Items listed in a dataset:
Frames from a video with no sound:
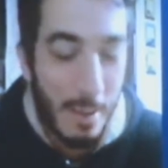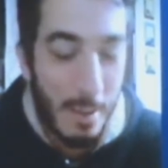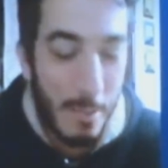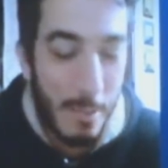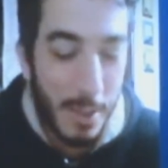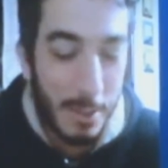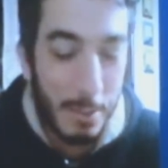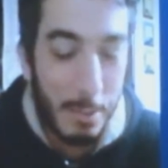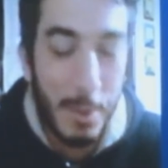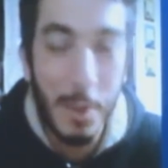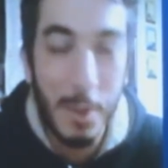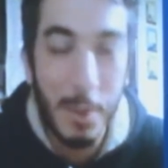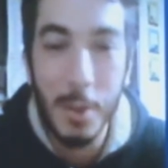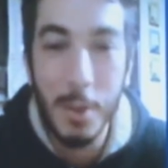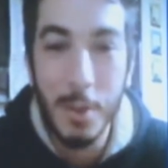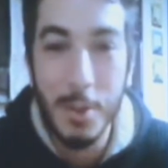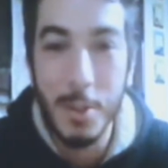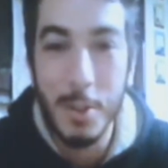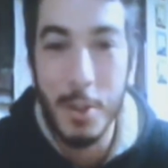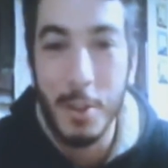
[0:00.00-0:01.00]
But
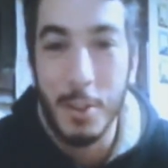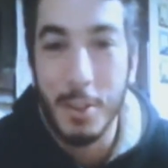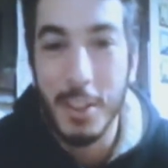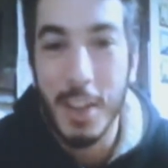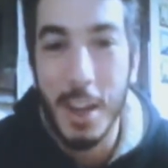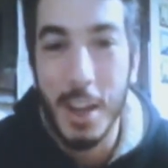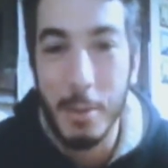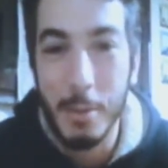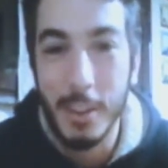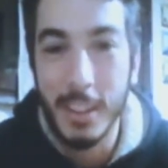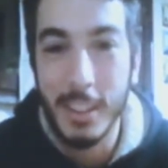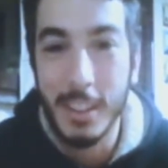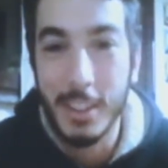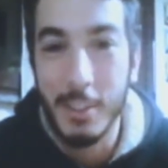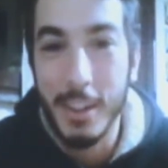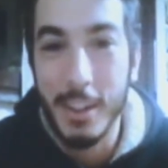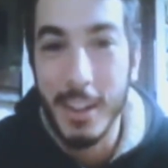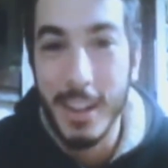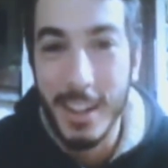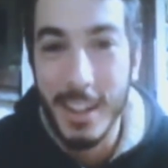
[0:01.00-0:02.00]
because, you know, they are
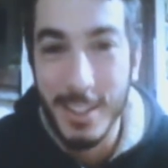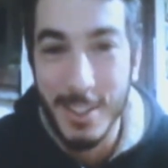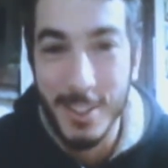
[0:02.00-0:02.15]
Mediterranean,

[AIM OF THE TASK]: Without the pictures, retype each line of the records above exactly.

[SOLUTION TO THE EXERCISE]:
Frames from a video with no sound:
[0:00.00-0:01.00]
But
[0:01.00-0:02.00]
because, you know, they are
[0:02.00-0:02.15]
Mediterranean,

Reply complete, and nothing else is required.